Dozens of meetings of bishops, archbishops, canon lawyers, clergy and lay theologians in Britain, Ireland, Jamaica and elsewhere, pages of dense reports and hours of prayer have been rendered redundant by this week's meeting of the General Convention of The Episcopal Church of the US in Anaheim, California.
Church leaders led by Dr Williams have strived to balance the scales of justice and tradition and maintain unity in the face of the Western embrace of liberal secularism and equal rights for gays.
They now face the unenviable task of managing the disintegration of a 70-million strong Communion of 38 provinces that can no longer maintain the facade of unity.
The US bishops ignored their colleagues who urged caution.
Bishop Dean Wolfe of Kansas warned that, "sometimes it takes very little [to] move us from agreement to division". He asked the bishops to practice a "generous orthodoxy" to the denomination's conservatives, who oppose same-sex blessings.
But many conservatives are not at the convention, which continues until Friday, because they have left to form a new parallel "province", the Anglican Church in North America, which is seeking recognition from Dr Williams.
A private member's motion to be debated at General Synod next February could confer this recognition, which will give Dr Williams his one hope of retaining a semblance of unity by permitting two provinces, one liberal and one conservative, to exist side-by-side in the US.
Many dioceses in the US already permit same-sex blessings but the Church's has never authorised a liturgy.
"We certainly feel a deep need to be able to proclaim the love of God in the midst of a changing reality," said Suffragan Bishop James Curry of Connecticut, one of six states that are legalising same-gender marriage.
At the start of the convention last week, Dr Williams said in a sermon to delegates: "I hope and pray that there won't be decisions in the coming days that could push us further apart." At General Synod in York at the weekend, he told friends he was confident that Episcopal Church leaders would take his concerns seriously.
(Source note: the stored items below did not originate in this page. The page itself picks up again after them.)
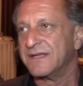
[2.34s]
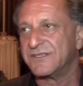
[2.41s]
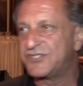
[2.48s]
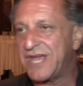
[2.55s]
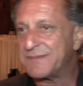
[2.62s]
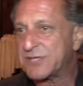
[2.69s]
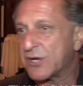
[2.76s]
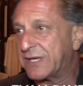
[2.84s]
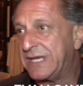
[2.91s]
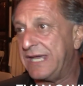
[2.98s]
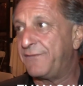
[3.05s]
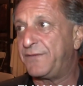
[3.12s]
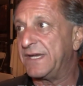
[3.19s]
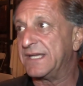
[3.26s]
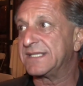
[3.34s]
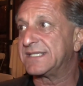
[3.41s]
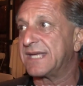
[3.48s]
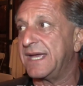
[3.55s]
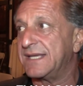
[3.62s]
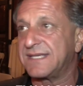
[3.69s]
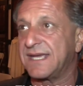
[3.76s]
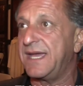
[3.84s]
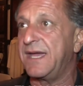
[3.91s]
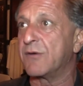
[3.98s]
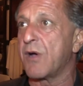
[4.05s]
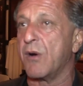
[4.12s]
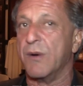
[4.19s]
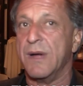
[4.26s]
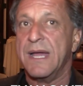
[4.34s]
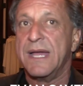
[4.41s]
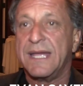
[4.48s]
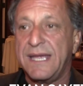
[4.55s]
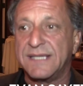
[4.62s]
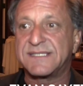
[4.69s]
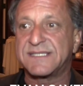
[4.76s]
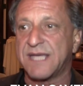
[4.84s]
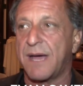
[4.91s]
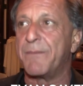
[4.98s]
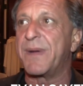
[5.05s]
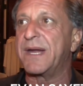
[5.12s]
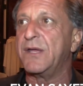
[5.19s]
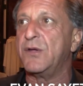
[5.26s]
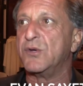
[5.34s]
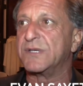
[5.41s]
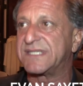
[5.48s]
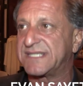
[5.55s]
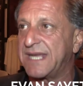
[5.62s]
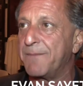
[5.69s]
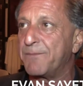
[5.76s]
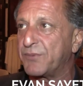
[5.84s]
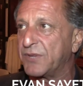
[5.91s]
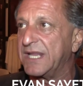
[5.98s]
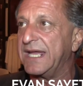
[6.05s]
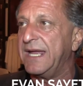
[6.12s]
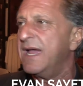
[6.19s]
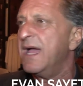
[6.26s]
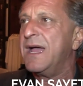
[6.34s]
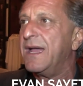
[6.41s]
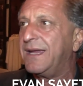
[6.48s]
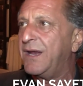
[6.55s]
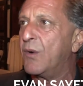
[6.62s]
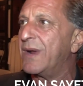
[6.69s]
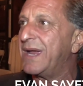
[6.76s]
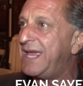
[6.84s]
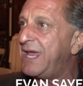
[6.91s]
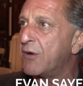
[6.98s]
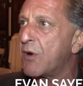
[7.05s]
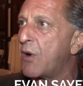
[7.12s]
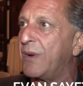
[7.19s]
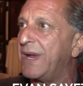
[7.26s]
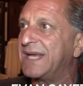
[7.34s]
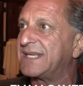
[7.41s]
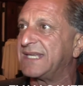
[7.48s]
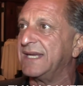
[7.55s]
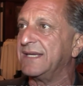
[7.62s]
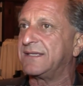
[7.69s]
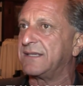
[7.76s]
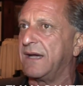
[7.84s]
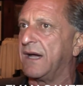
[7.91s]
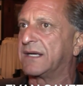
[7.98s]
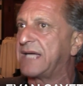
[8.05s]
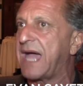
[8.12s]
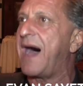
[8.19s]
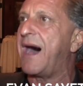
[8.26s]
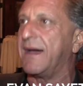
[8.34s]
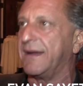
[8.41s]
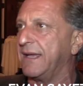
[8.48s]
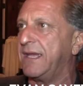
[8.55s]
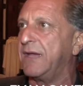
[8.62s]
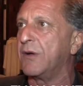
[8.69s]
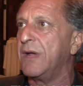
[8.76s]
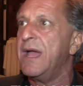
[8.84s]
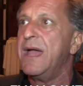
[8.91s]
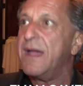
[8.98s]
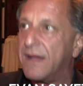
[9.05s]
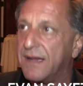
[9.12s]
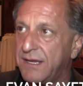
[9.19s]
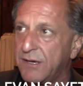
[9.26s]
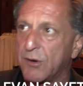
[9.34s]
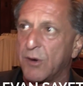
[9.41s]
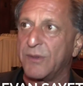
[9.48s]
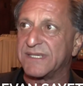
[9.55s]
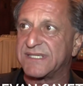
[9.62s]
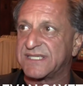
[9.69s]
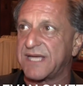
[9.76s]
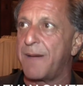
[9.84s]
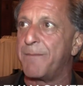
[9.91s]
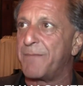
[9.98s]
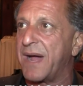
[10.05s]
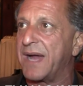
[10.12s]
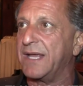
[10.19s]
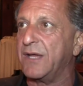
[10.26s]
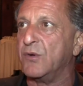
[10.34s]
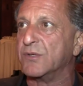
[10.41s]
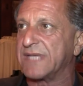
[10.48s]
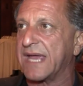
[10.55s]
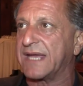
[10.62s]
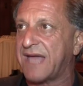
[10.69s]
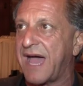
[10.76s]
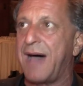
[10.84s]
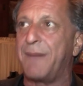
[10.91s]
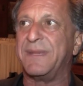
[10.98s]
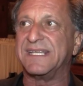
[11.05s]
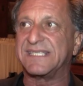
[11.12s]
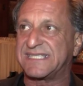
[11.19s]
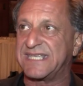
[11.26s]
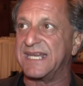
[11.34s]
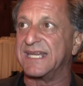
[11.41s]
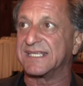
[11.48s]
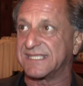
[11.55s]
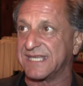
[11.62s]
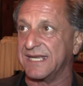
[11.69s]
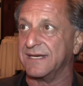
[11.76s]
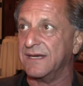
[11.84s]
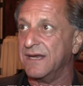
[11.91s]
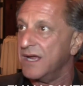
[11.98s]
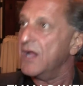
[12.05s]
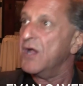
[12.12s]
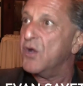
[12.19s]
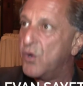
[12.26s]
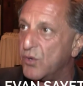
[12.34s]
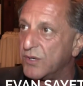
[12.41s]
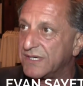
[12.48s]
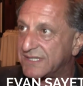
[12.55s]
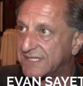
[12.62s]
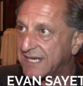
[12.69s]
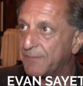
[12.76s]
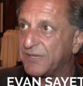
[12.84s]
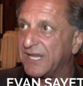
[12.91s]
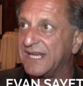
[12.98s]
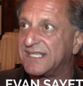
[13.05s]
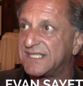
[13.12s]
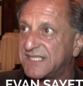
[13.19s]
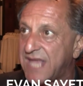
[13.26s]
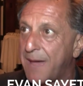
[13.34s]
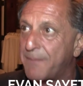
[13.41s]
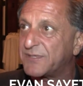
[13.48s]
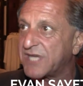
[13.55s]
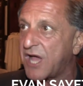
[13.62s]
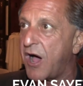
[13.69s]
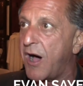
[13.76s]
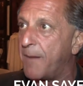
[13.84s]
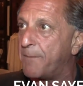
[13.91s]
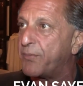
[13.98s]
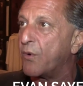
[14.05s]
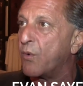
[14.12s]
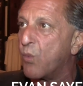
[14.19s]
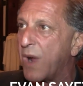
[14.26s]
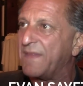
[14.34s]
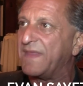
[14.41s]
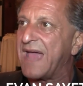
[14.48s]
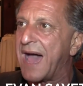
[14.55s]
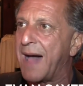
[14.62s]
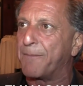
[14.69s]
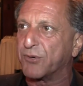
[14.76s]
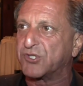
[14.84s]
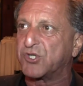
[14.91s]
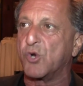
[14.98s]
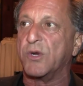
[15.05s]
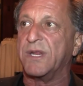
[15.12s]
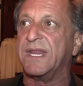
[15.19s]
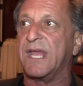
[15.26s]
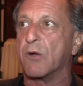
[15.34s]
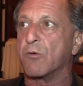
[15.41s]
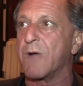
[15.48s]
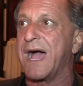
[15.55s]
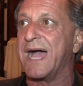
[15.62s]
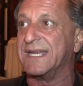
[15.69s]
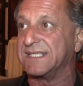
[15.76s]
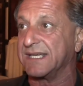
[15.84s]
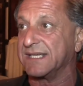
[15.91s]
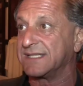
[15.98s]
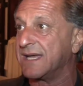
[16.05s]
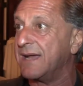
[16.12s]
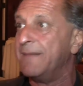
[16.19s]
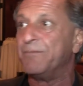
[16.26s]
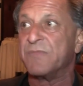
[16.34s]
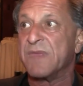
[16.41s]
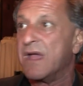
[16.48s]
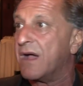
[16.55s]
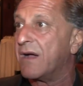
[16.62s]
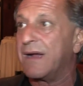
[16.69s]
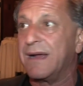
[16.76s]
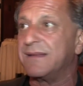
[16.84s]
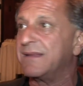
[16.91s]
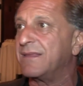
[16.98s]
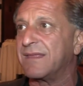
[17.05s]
James O'Keefe is a hero. He's somebody who simply, you know, a hero isn't a god. A hero is somebody who's a common citizen who simply steps up when the opportunity arises. Right?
Lambeth Palace declined to comment today as the latest vote at the Convention showed that, in reality, the leaders of The Episcopal Church remain relatively unconcerned about the effects of their actions on the wider Anglican Communion and see no reason why they should place the concerns of the "mother church" back in England above the demands from their own worshippers for justice and parity for gays.
"For many, this is the final straw with members of the wider Anglican Communion," said Bishop William Love of Albany, New York. "It's breaking my heart to see the church destroy itself in the manner in which we seem to be doing."